Sunday, December 21, 2008

Flying Saucer Xmas

Xmas Day I’ll be doing more than just being stuck in my shoebox apartment, nowhere to go, waiting for the rest of the world to re-open the next day.

“When Prophecy Fails” (1956) details how a group of various individuals believed that a great flood would destroy much of the world on December 21st. They waited for benevolent aliens – “The Guardians” - to come down in flying saucers and save them. The Guardians had been channeling messages through “Marian Keech,” a middle-aged suburban housewife.

(The authors had disguised the names of people and places in their book. Apparently they didn’t want a major lawsuit from The Guardians.)

The authors of WPF – Festinger, Riecken and Schachter – use the term “disconfirmation” to describe when a fateful date and time passes and a prophecy is unfulfilled.

Keech and her fellow believers were disconfirmed a few times, especially when the great flood never happened. Before and after the fateful date they sought confirmation of their beliefs with others they wanted to believe were spacemen. Phone calls could be coded messages from the spacemen who were living hidden among humanity at large. A stranger knocking at the door might be a spaceman in disguise with a special message for the group.

On Xmas Day Marion Keech welcomed one such stranger to her home. The visitor found himself in an uncomfortable situation: Keech wanted him to reveal that he was indeed a nonterrestrial there to impart words of revelation.

Even though the stranger didn’t play along, Keech thought he was indeed a special visitor who appeared on the most appropriate day of the year.

So as an eXperiment I’m going to wait for a spaceman to contact me on December 25th, either via telephone or in person. After all, that day is a time of peace on earth, good will towards all men (and women). A magical moment.

And if the spaceman doesn’t make contact?

Hey, I’m already “disconfirmed” about Xmas.


Doug said...

You may want to have some milk and cookies prepared, just in case.

Sometimes these aliens need a little snack to keep them jolly. Or so I've heard.

And if no one shows, then hey--more cookies for you.

Ray said...


Sorry, I don't eat boron cookies, the favorite snack of ETs.


Ray said...
This comment has been removed by the author.
X. Dell said...

I didn't know Boron made good cookies.

Perhaps this is why some of the most enduring prophecies are quite vague.

Ray said...

X. Dell:

Yup, vagueness is great for the prophecy business. Has anyone re-interpreted the works of Nostradamus lately? Maybe Britney Spears or Sarah Palin could take a crack at it.


Leigh Hanlon said...

In the 1970s, members of a UFO group sold possessions, abandoned homes and jobs and headed to the town of Fruita, Colorado, in anticipation of hitching an off-world wide prior to some catastrophe. Boy, were their faces red.

Ray said...


I'm unfamiliar with that incident. I tried Googling various keywords to find out more but no luck. Do you have a info source for that incident?

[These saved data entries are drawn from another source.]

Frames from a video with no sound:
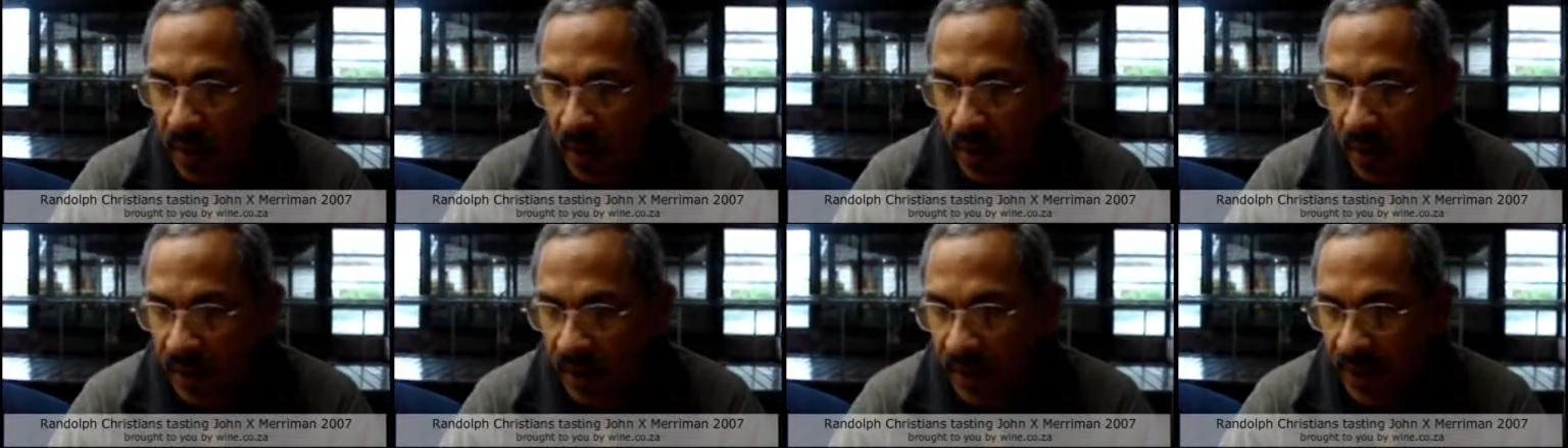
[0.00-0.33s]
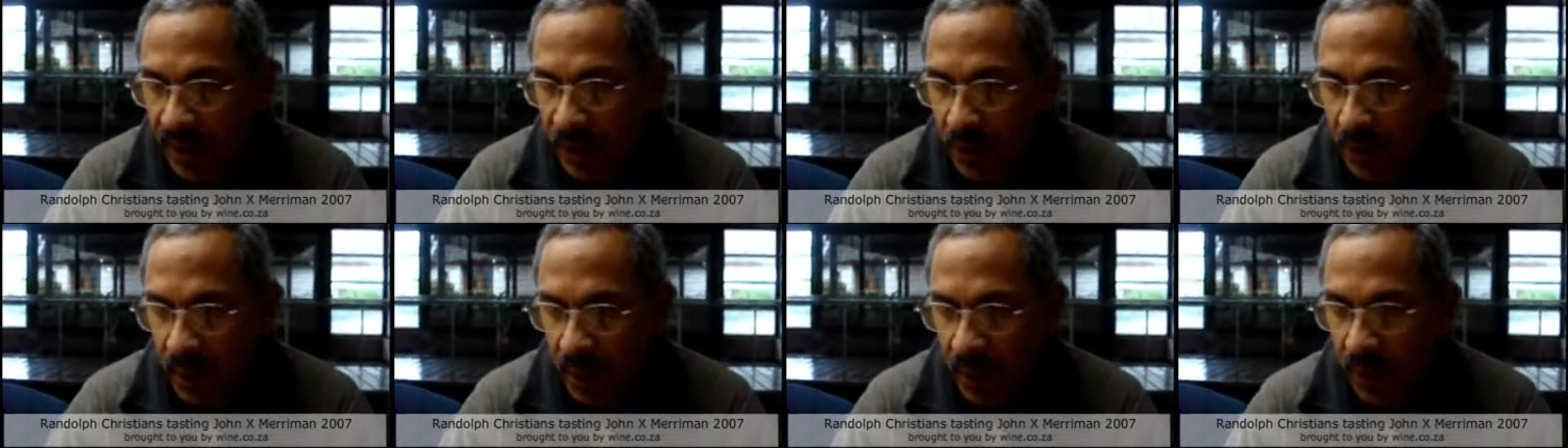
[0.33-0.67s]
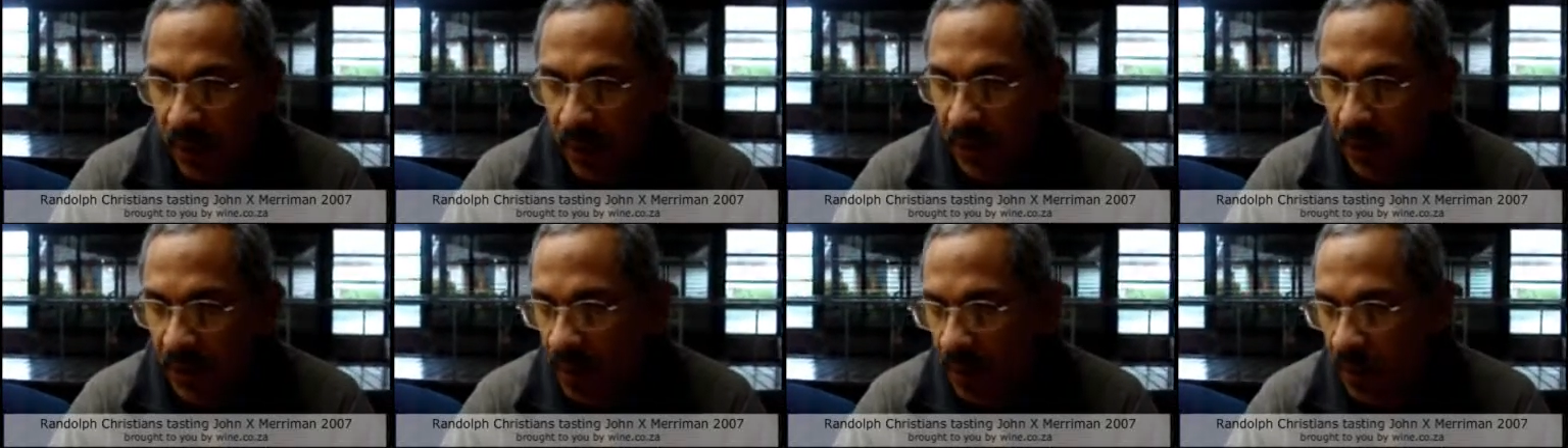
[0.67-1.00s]
And what I
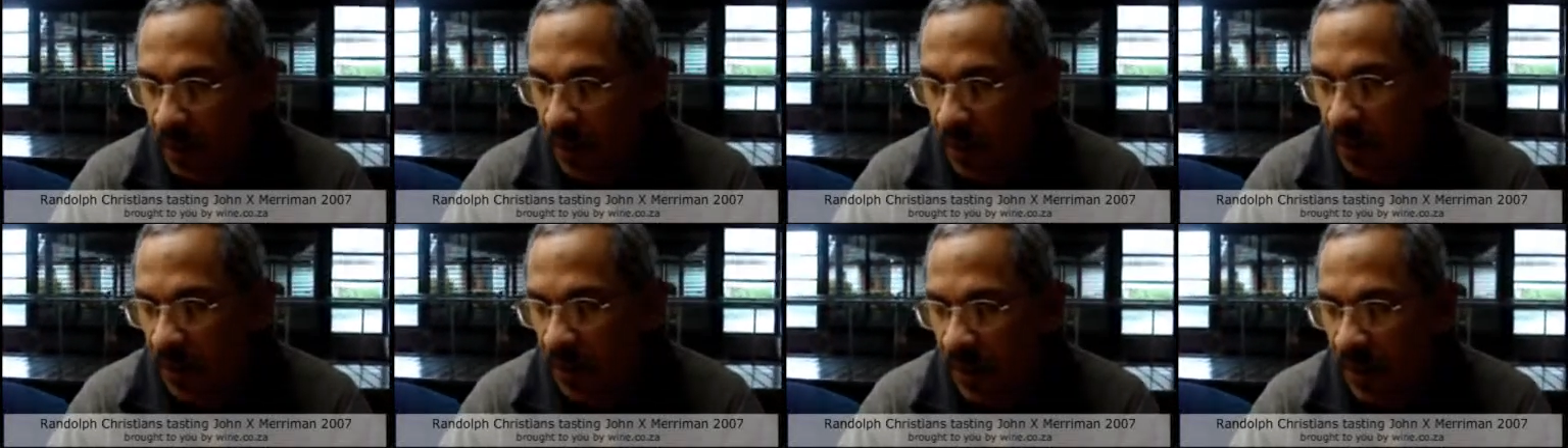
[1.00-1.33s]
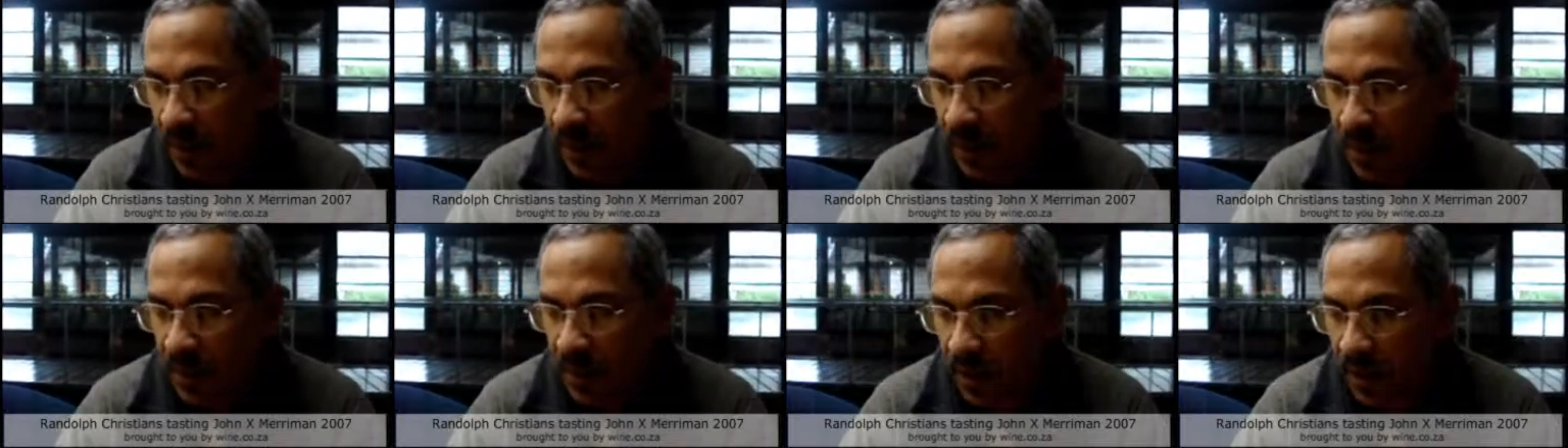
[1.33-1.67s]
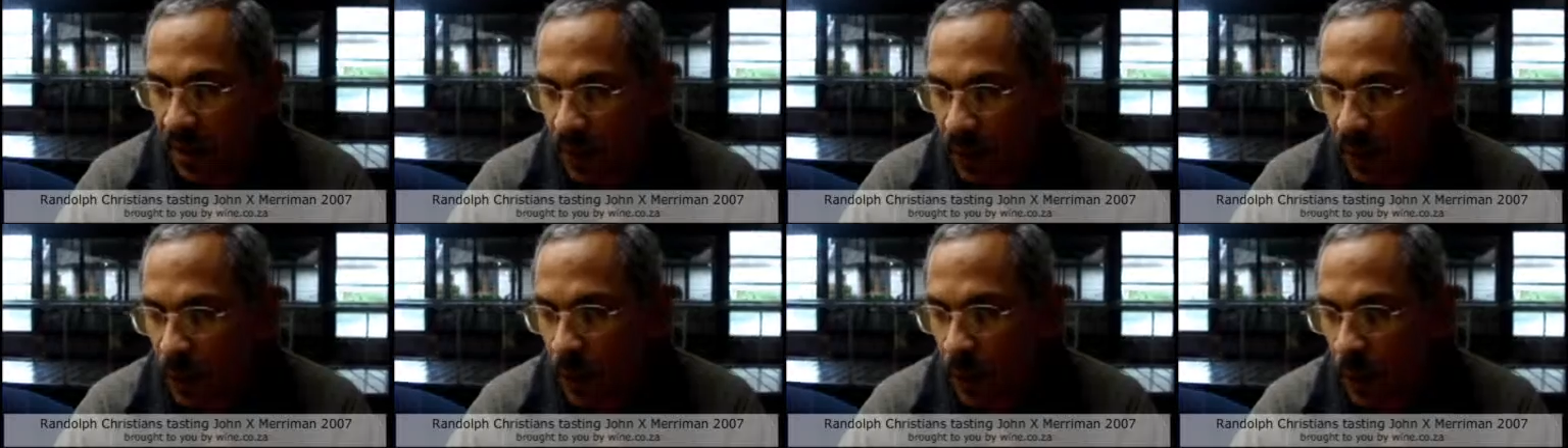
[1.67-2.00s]
found that
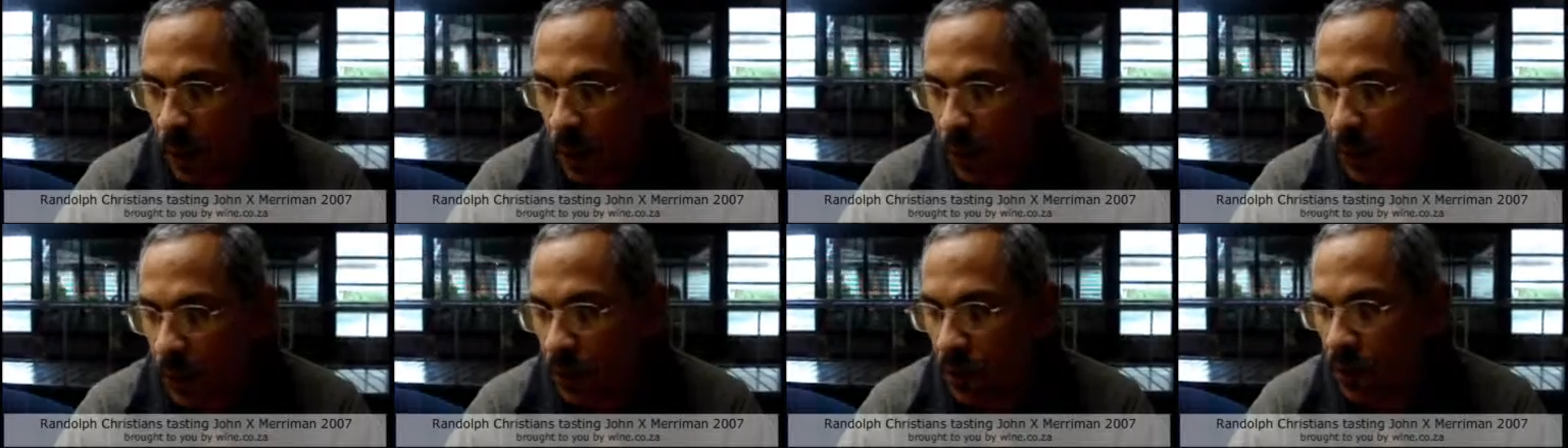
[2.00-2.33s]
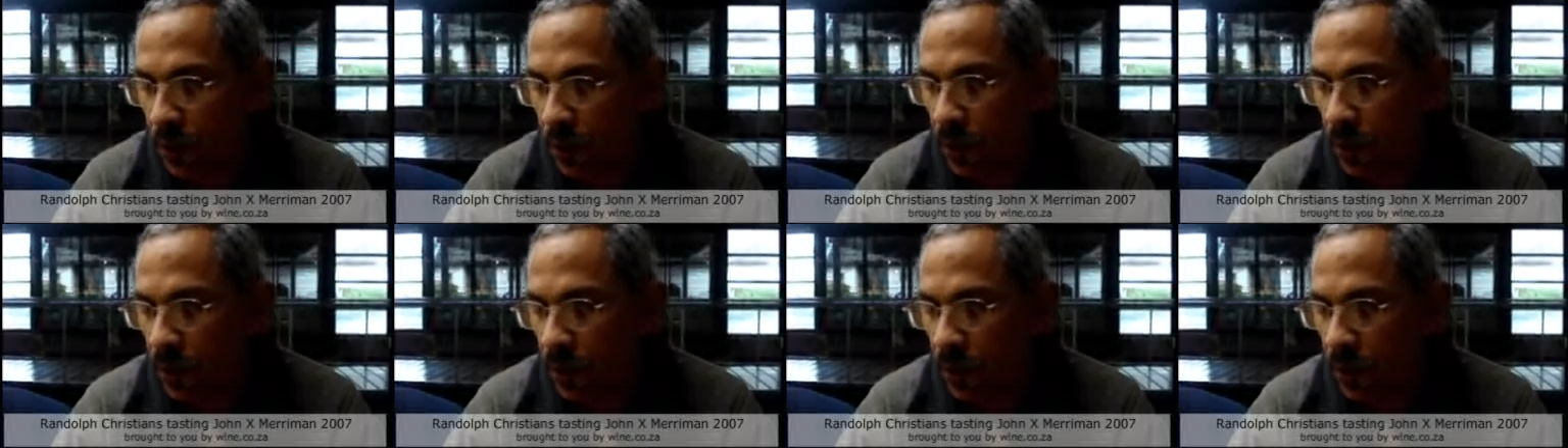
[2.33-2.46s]
soil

Of course, there was no trouble finding stuff on Mike the Headless Chicken, Fruita's big claim to fame.


Leigh Hanlon said...

@ Ray --> I tried to find a source for it online, but wasn't able. I'll be visiting Colorado in a few weeks and will look it up at the Denver Public Library. Stories were carried in both the Denver Post and Rocky Mountain News at the time. The incident never was associated with any actual sightings or mainstream saucer lore, so perhaps that's why it didn't make it into the ufology literature.

This was around the time my parents allowed me to attend meetings of the Denver UFO Society.


Middle Ditch said...

And did he? Spaceman I mean?

Ray said...


I would greatly appreciate any info you might find. Have you ever posted any articles about your days in the Denver UFO Society? I'd be interested because I've never belonged to such a group.

Middle Ditch:

Neither Santa or the Spaceman showed up. My faith in disconfirmation was re-affirmed. [G]

ThanX to both of you for the comments.